How Much of Your Brain Do You Use?

How Much of Your Brain Do You Use?
How would you answer if someone asked you, How much of your brain do you use? The correct answer would be, All of it.

In the 1890’s psychologist and philosopher William James made a statement that we use only a small part of our mental resources. He was misquoted by broadcaster and writer Lowell Thomas in the foreword to a Dale Carnegie book in 1936. Thomas changed the wording to say that “the average man develops only ten percent of his latent mental ability.” That misquote has been re-quoted and repeatedly misquoted, ever since then.
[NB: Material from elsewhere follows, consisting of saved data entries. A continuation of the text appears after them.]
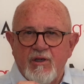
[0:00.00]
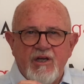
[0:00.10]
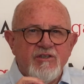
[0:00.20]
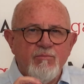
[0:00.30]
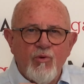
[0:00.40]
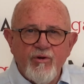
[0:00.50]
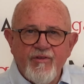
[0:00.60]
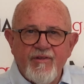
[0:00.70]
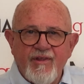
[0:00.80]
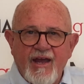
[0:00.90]
It's more
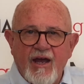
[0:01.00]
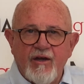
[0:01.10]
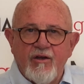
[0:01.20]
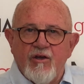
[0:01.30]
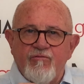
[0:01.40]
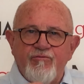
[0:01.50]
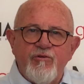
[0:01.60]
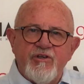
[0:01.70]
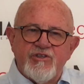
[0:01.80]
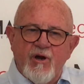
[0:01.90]
than that.
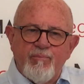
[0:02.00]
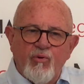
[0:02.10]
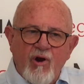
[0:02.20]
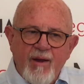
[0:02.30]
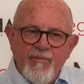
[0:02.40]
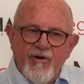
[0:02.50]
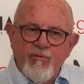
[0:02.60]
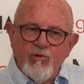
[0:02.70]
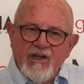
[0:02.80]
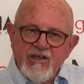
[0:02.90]
Food is our primary
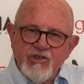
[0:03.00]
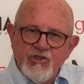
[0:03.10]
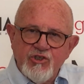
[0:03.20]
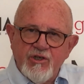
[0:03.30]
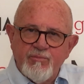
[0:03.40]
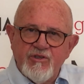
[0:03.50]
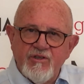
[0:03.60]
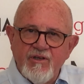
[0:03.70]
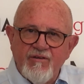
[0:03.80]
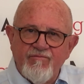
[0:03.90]
relationship to
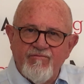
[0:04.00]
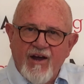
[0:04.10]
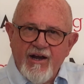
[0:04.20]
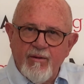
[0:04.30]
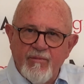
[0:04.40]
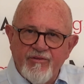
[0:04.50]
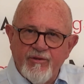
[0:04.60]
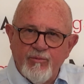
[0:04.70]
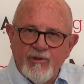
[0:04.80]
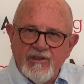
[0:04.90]
the environment
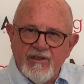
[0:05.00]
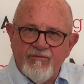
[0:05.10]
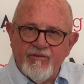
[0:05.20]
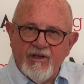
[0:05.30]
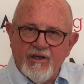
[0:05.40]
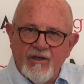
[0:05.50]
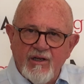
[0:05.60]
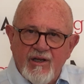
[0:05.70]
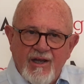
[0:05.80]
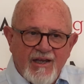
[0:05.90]
that we live in.
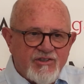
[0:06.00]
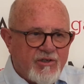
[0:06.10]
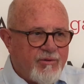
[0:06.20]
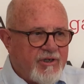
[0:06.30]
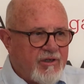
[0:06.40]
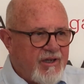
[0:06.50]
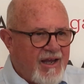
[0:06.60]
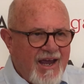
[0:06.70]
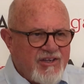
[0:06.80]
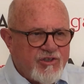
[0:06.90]
And so it
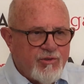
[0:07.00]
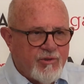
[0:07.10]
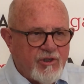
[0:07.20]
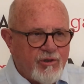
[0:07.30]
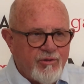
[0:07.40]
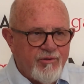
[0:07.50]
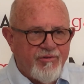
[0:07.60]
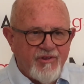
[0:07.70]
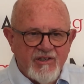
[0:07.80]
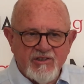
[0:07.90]
has to include
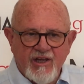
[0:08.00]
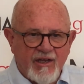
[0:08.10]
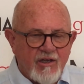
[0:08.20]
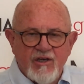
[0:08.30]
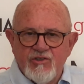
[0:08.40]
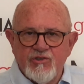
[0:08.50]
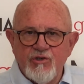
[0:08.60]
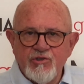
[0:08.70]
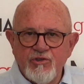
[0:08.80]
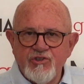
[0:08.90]
things like
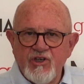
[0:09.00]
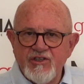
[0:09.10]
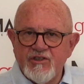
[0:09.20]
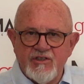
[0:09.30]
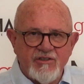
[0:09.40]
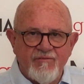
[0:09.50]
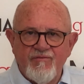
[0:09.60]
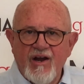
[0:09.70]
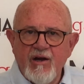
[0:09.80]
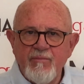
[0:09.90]
social justice,
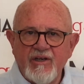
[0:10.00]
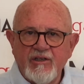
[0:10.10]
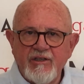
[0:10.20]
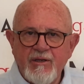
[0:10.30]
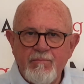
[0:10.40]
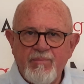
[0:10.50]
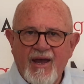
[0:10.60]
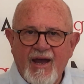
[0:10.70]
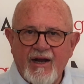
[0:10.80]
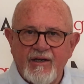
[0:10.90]
environmental
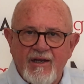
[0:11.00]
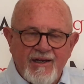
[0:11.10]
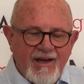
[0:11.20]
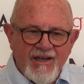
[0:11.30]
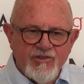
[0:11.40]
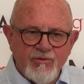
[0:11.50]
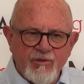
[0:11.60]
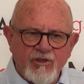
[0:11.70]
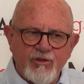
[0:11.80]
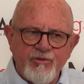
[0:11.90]
impact. It has to
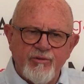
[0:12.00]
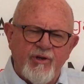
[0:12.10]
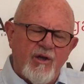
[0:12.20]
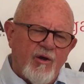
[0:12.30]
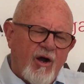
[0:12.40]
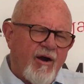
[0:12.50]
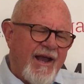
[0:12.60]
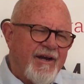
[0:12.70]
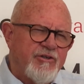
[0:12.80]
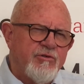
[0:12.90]
include our
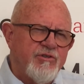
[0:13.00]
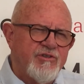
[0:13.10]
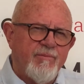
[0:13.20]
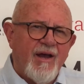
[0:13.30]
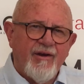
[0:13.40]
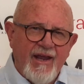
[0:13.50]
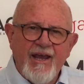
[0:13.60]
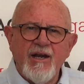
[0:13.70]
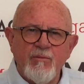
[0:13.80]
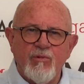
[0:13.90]
attitudes about
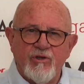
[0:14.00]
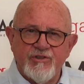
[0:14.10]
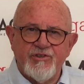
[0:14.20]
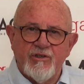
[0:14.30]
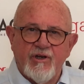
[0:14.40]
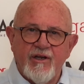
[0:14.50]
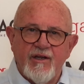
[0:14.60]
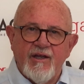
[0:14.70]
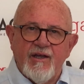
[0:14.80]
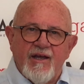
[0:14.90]
animals. Right?
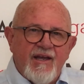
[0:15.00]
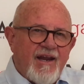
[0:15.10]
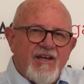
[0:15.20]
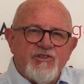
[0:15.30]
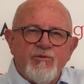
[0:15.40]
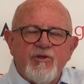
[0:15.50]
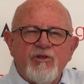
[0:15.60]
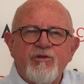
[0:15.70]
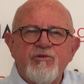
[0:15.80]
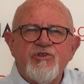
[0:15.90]
It has to
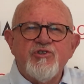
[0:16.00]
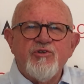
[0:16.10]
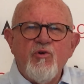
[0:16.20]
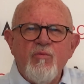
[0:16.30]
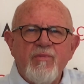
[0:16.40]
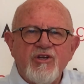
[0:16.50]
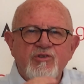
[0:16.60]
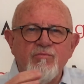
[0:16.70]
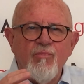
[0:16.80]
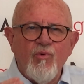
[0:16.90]
include so much
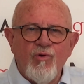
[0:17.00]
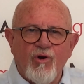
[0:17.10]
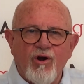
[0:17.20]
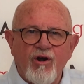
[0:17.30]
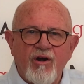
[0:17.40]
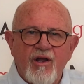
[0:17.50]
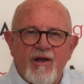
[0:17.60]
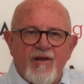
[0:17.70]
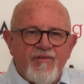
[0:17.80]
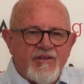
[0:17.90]
more
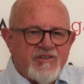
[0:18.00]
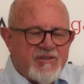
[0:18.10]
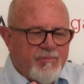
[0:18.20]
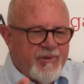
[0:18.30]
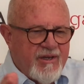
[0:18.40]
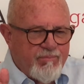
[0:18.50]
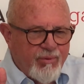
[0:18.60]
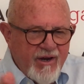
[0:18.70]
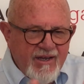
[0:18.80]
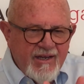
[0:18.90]
than simply
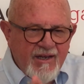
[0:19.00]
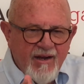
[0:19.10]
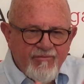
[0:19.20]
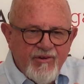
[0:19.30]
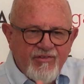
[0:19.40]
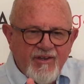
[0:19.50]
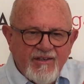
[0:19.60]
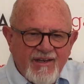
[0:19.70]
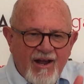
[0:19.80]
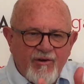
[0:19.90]
breaking
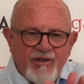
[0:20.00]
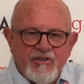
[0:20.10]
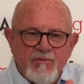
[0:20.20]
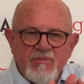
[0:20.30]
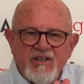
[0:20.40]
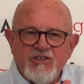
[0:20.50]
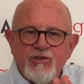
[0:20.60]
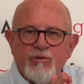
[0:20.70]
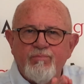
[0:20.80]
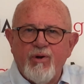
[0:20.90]
everything down into
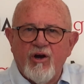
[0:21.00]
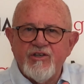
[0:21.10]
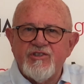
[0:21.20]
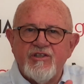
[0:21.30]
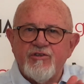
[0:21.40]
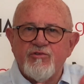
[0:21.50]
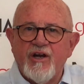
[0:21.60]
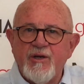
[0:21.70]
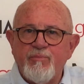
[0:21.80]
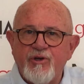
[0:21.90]
minuscule parts and then
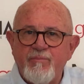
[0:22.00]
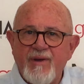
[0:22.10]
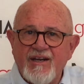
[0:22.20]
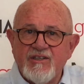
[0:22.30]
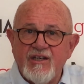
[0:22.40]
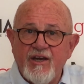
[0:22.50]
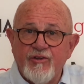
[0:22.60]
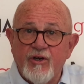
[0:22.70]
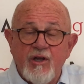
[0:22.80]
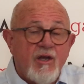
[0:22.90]
trying to put it back
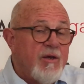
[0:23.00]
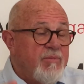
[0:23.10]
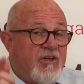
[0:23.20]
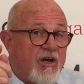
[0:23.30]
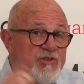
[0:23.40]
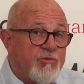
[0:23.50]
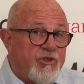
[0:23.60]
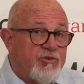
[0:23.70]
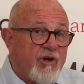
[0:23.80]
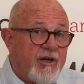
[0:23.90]
together, because when
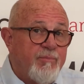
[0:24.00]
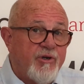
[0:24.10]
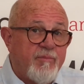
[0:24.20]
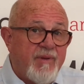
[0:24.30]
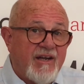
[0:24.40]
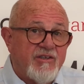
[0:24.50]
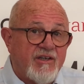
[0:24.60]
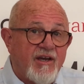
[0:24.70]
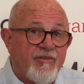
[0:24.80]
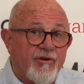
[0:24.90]
you try to put it back
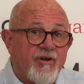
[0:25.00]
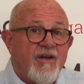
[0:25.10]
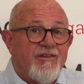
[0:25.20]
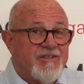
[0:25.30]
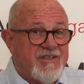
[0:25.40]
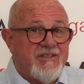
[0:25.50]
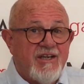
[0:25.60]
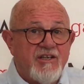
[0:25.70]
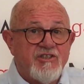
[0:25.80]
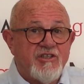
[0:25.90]
together, there's a
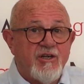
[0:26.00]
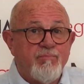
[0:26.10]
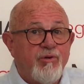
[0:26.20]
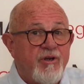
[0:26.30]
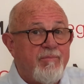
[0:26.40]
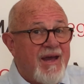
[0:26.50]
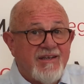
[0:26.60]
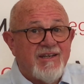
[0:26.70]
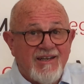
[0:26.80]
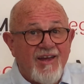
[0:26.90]
tendency to put it
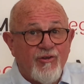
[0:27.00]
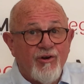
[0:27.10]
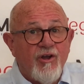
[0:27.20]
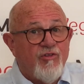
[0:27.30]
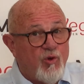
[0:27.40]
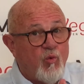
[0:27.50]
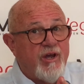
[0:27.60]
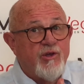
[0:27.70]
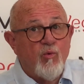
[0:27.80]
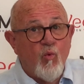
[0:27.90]
back together the way
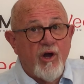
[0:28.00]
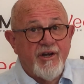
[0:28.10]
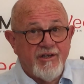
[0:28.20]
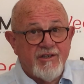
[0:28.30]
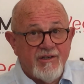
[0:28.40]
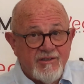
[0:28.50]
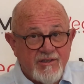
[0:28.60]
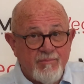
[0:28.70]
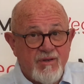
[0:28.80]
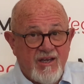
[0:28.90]
you want it
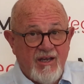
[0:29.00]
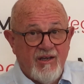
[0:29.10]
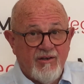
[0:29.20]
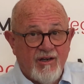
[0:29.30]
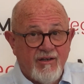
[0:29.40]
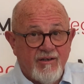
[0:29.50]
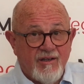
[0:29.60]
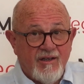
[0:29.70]
to be. Right?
I am sure you have read, or somebody told you that humans use only ten percent of their brains. In the 2014 movie “Lucy,” actor Morgan Freeman played a world-renowned neurologist who tells an auditorium full of people that “human beings use only ten percent of their brain’s capacity.”
Saying something many times may make people believe it, but that doesn’t make it true. It is not true that we use only ten percent of our brain, no matter how you word it. The truth is that not all areas are active all the time, but we do use every part of our brains. The human brain is an incredible living organ.

If we apply our brain power to consider our brain, we will have to ask some questions. “How is it possible that this amazingly complex and intelligent computer could have happened by mere chance? How could natural selection acting on random mutations with no guiding intelligence create something so complex?” Even more incredible than that—how could mind come from mindless matter?

If we use our brains to think back far enough, we realize that the process of creating life (and ultimately the human brain) would have begun with only non-living chemicals. Natural selection cannot act on non-living chemicals. Let’s see how much of your brain capacity you can use to think about how such a remarkable machine could have come into existence.